Two years ago, four Auburn University football players—Antonio Goodwin, Shaun Kitchens, Mike McNeil and Dakota Mosley—were arrested and charged with armed robbery. Almost immediately, all four players were dismissed from the team by then-coach Gene Chizik, and everyone got on with their lives. Now, just a few days from his trial date, McNeil has decided to tell his side of the story to Selena Roberts at her new site, Roopstigo, and boy does he have a lot of bombs to drop.

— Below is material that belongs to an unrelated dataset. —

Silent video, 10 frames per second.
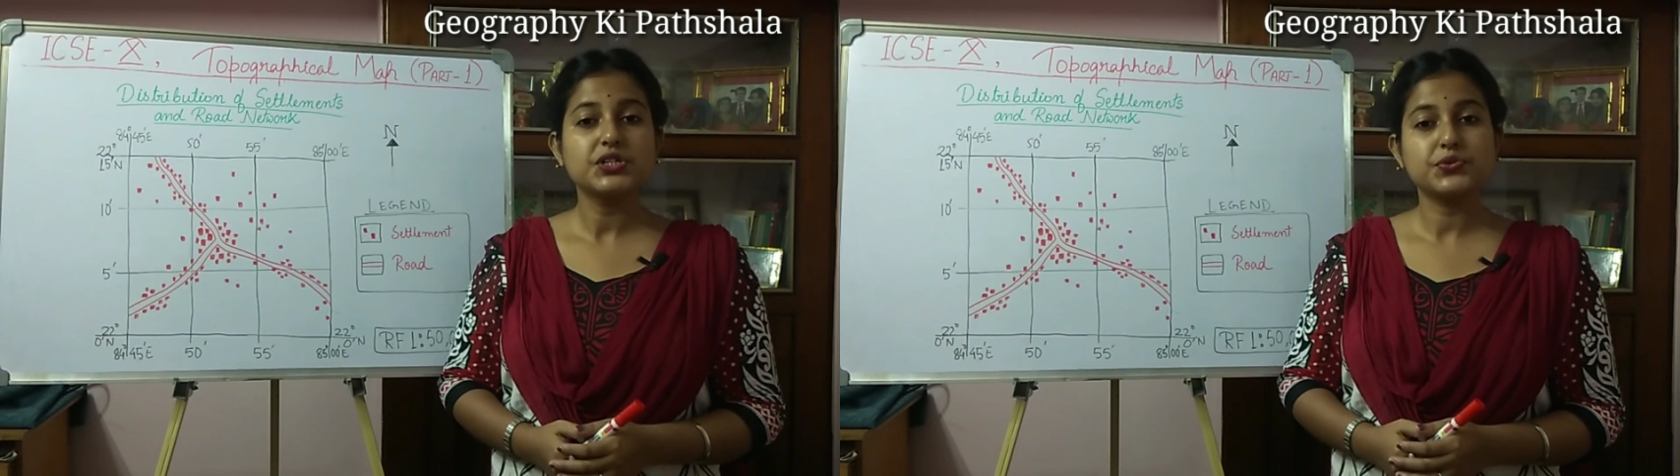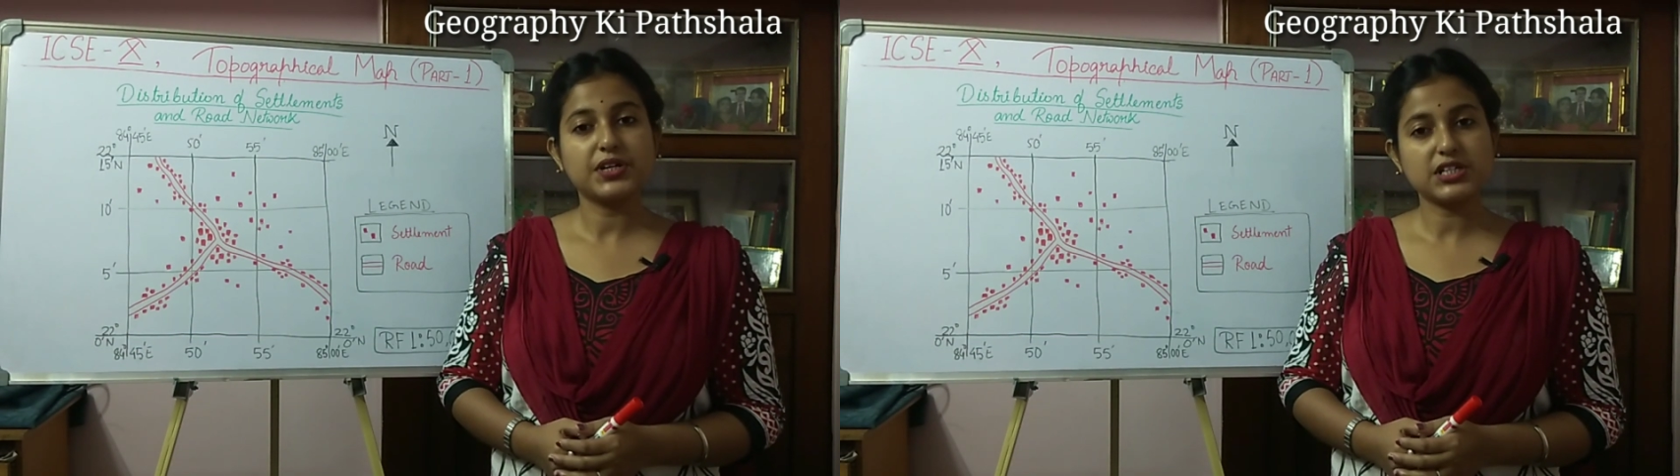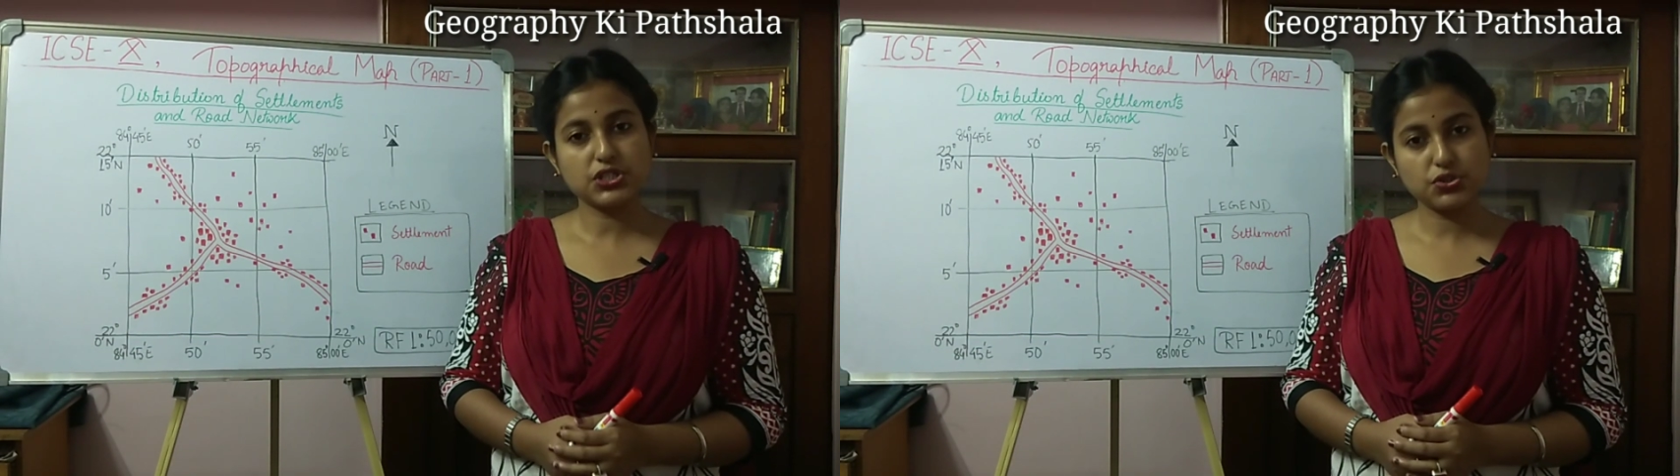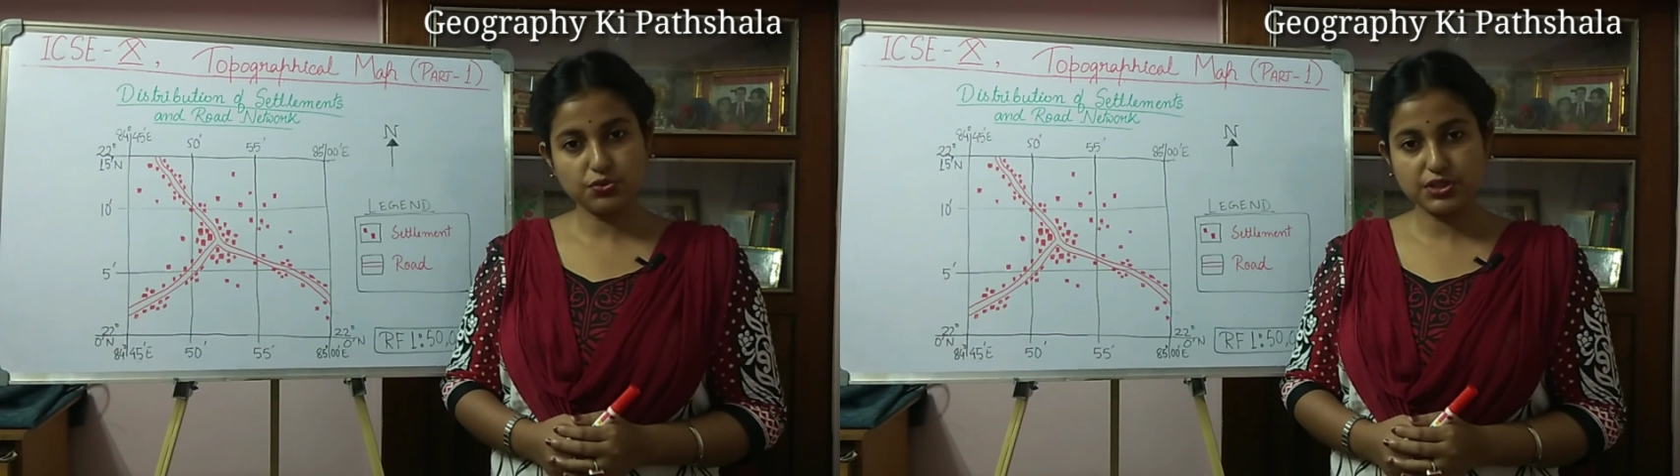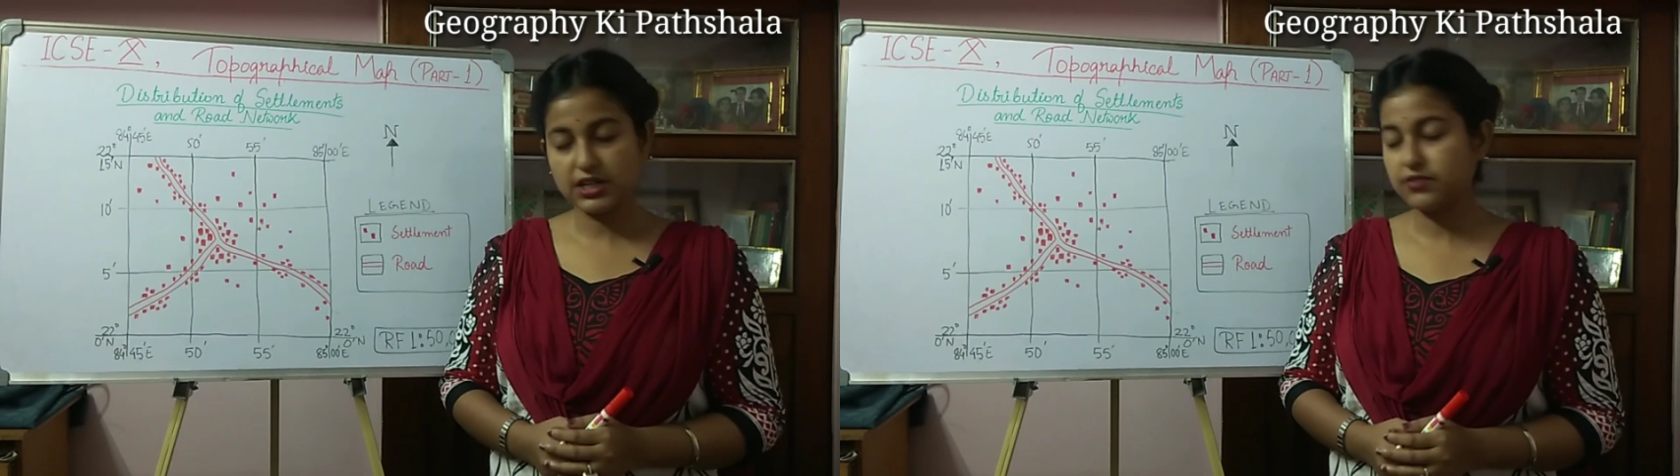
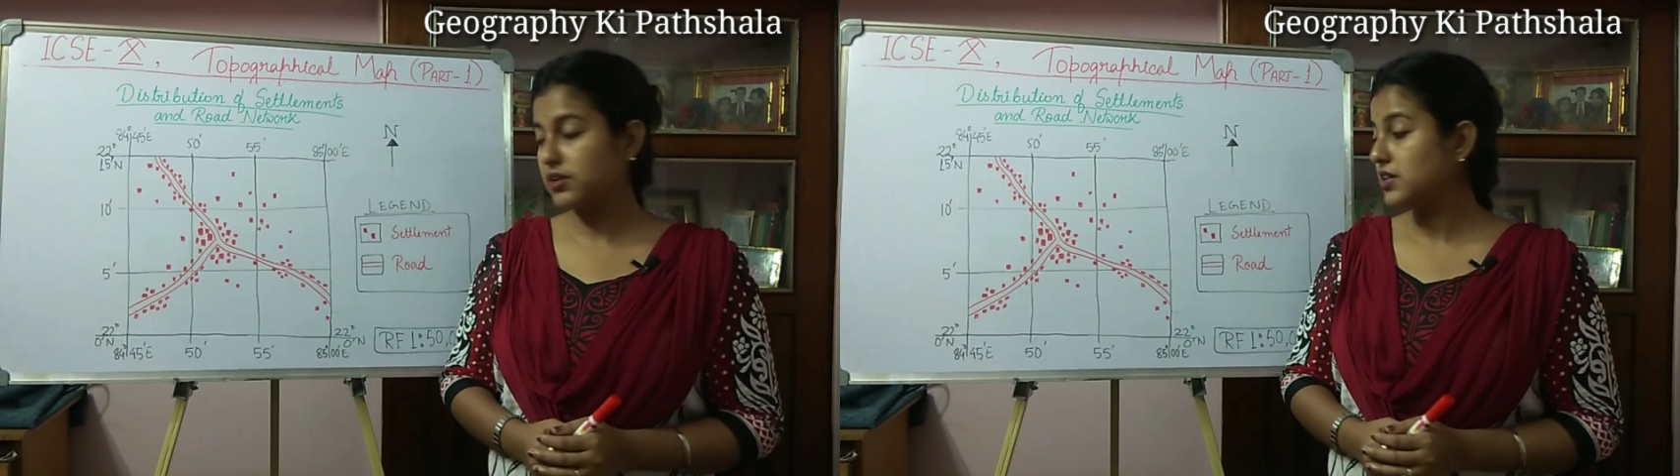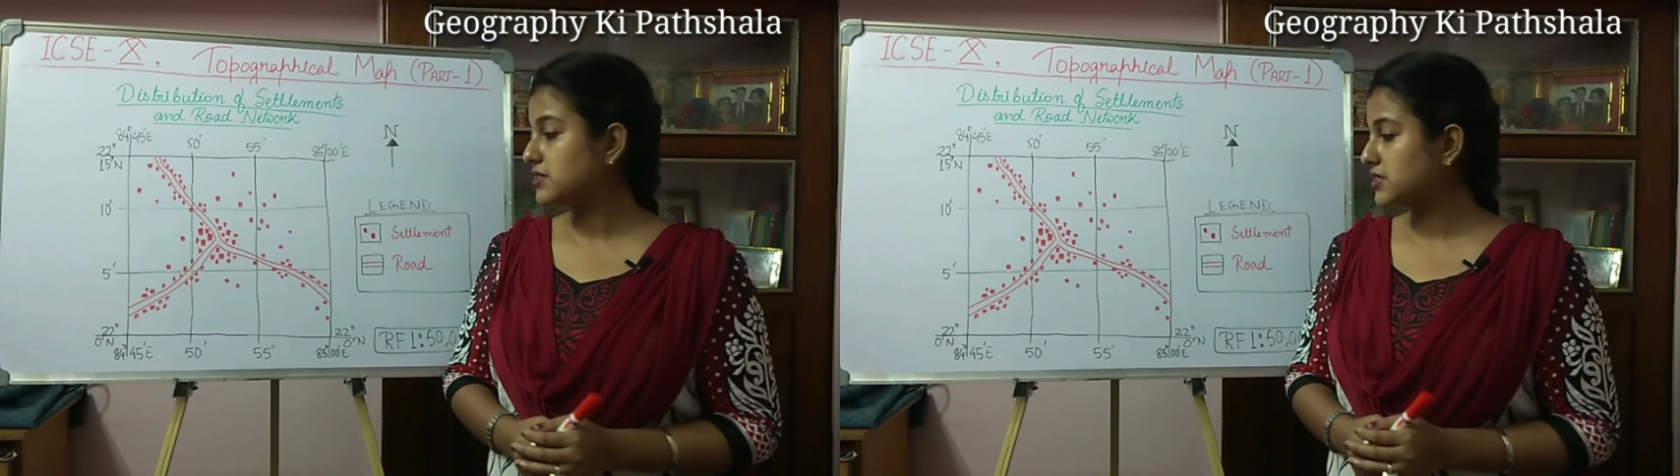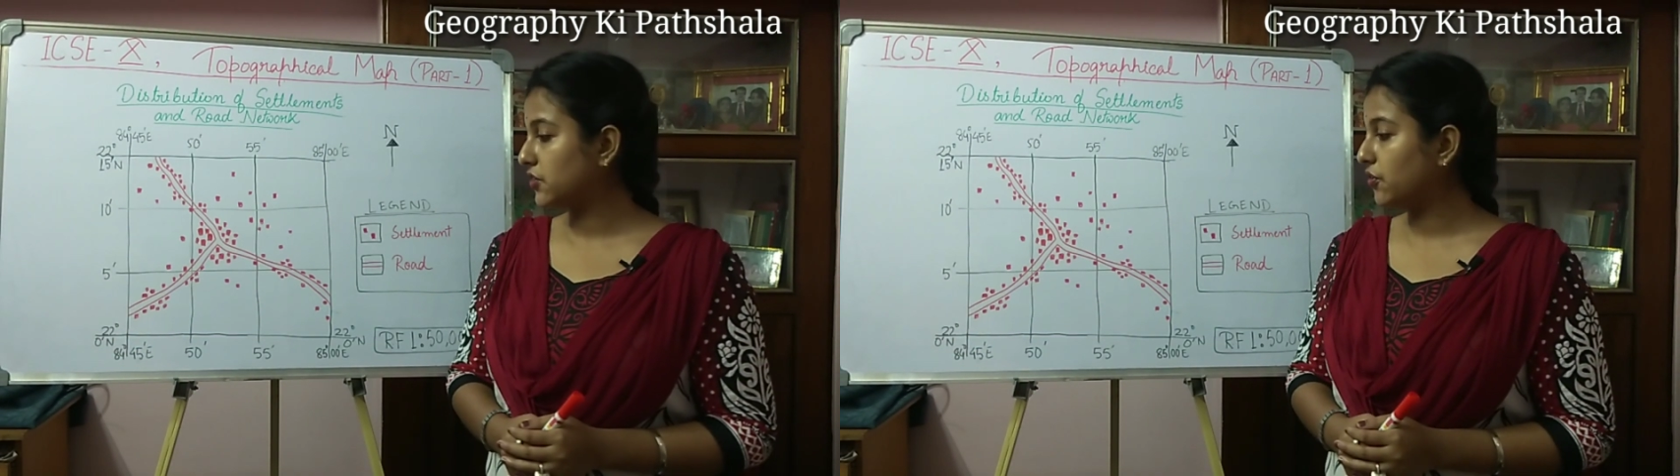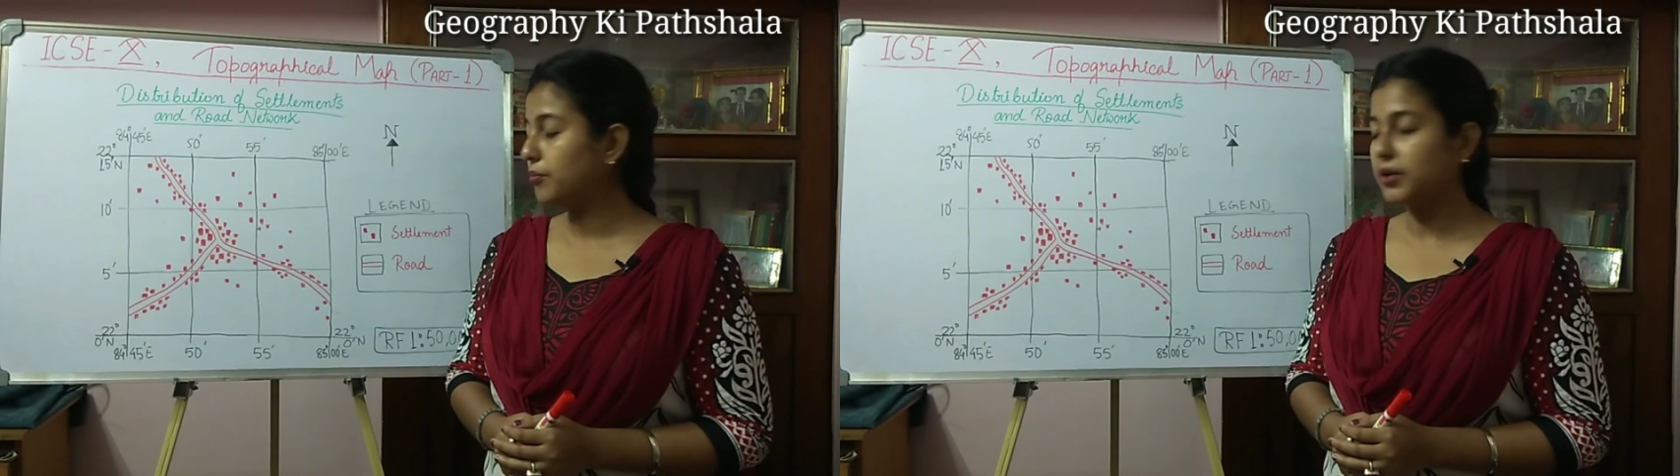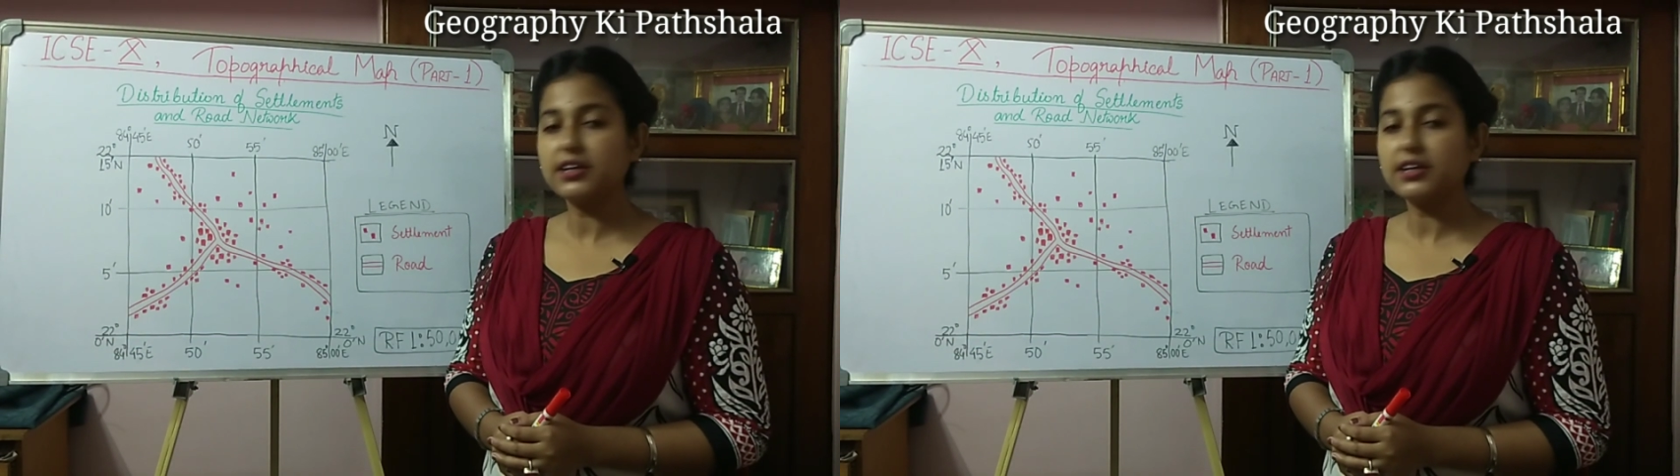22 degree 0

McNeil, along with a handful of his former teammates, tells Roberts a story in which the Auburn football program and the community surrounding it sound just as odious as such places are so often believed to be. Among the claims alleged in Roberts's story: then-defensive coordinator Will Mushcamp, now the head coach at Florida, once tried to give McNeil $400; black players were targeted by police and drug tested by the team more often than their white teammates; grades were altered so that players who were academically ineligible could participate in the 2011 BCS championship game; receiver Darvin Adams was offered thousands of dollars by the coaching staff to return for his senior season and went undrafted after refusing to take the bribe, due in part to negative reports Auburn gave NFL scouts about him.
McNeil maintains that he is innocent of the robbery charges brought against him, claiming that he was unwittingly pulled into a robbery by his teammates. Roberts's story also claims that McNeil was never read his Miranda rights, and was abandoned by his former coaches despite the fact that witness testimony implicating McNeil's participation in the crime was wildly inconsistent.

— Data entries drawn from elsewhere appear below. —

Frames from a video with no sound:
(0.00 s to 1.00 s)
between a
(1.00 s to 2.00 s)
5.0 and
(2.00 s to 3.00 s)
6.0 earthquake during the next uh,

To this day, no one from the university has talked to the family. After Mike McNeil posted a $511,000 bond, Police Chief Tommy Dawson told McNeil’s then-attorney that even though he was innocent until proven guilty, Mike would be arrested for trespassing if he set foot on campus. “In my 22 years,” [his attorney] said, “I’d never heard of anything like that happening to a student.” In a team meeting, players were told by coaches not to contact any of the accused or risk losing their scholarship. “Mike was like a brother,” says Nieko Thorpe, a former Auburn defensive back who plays for the Kansas City Chiefs. “I wanted to talk to my brother. I’m sure, with all that was going on, he felt betrayed.”
McNeil's trial begins on April 8. If convicted, he could be face 21 years to life in prison.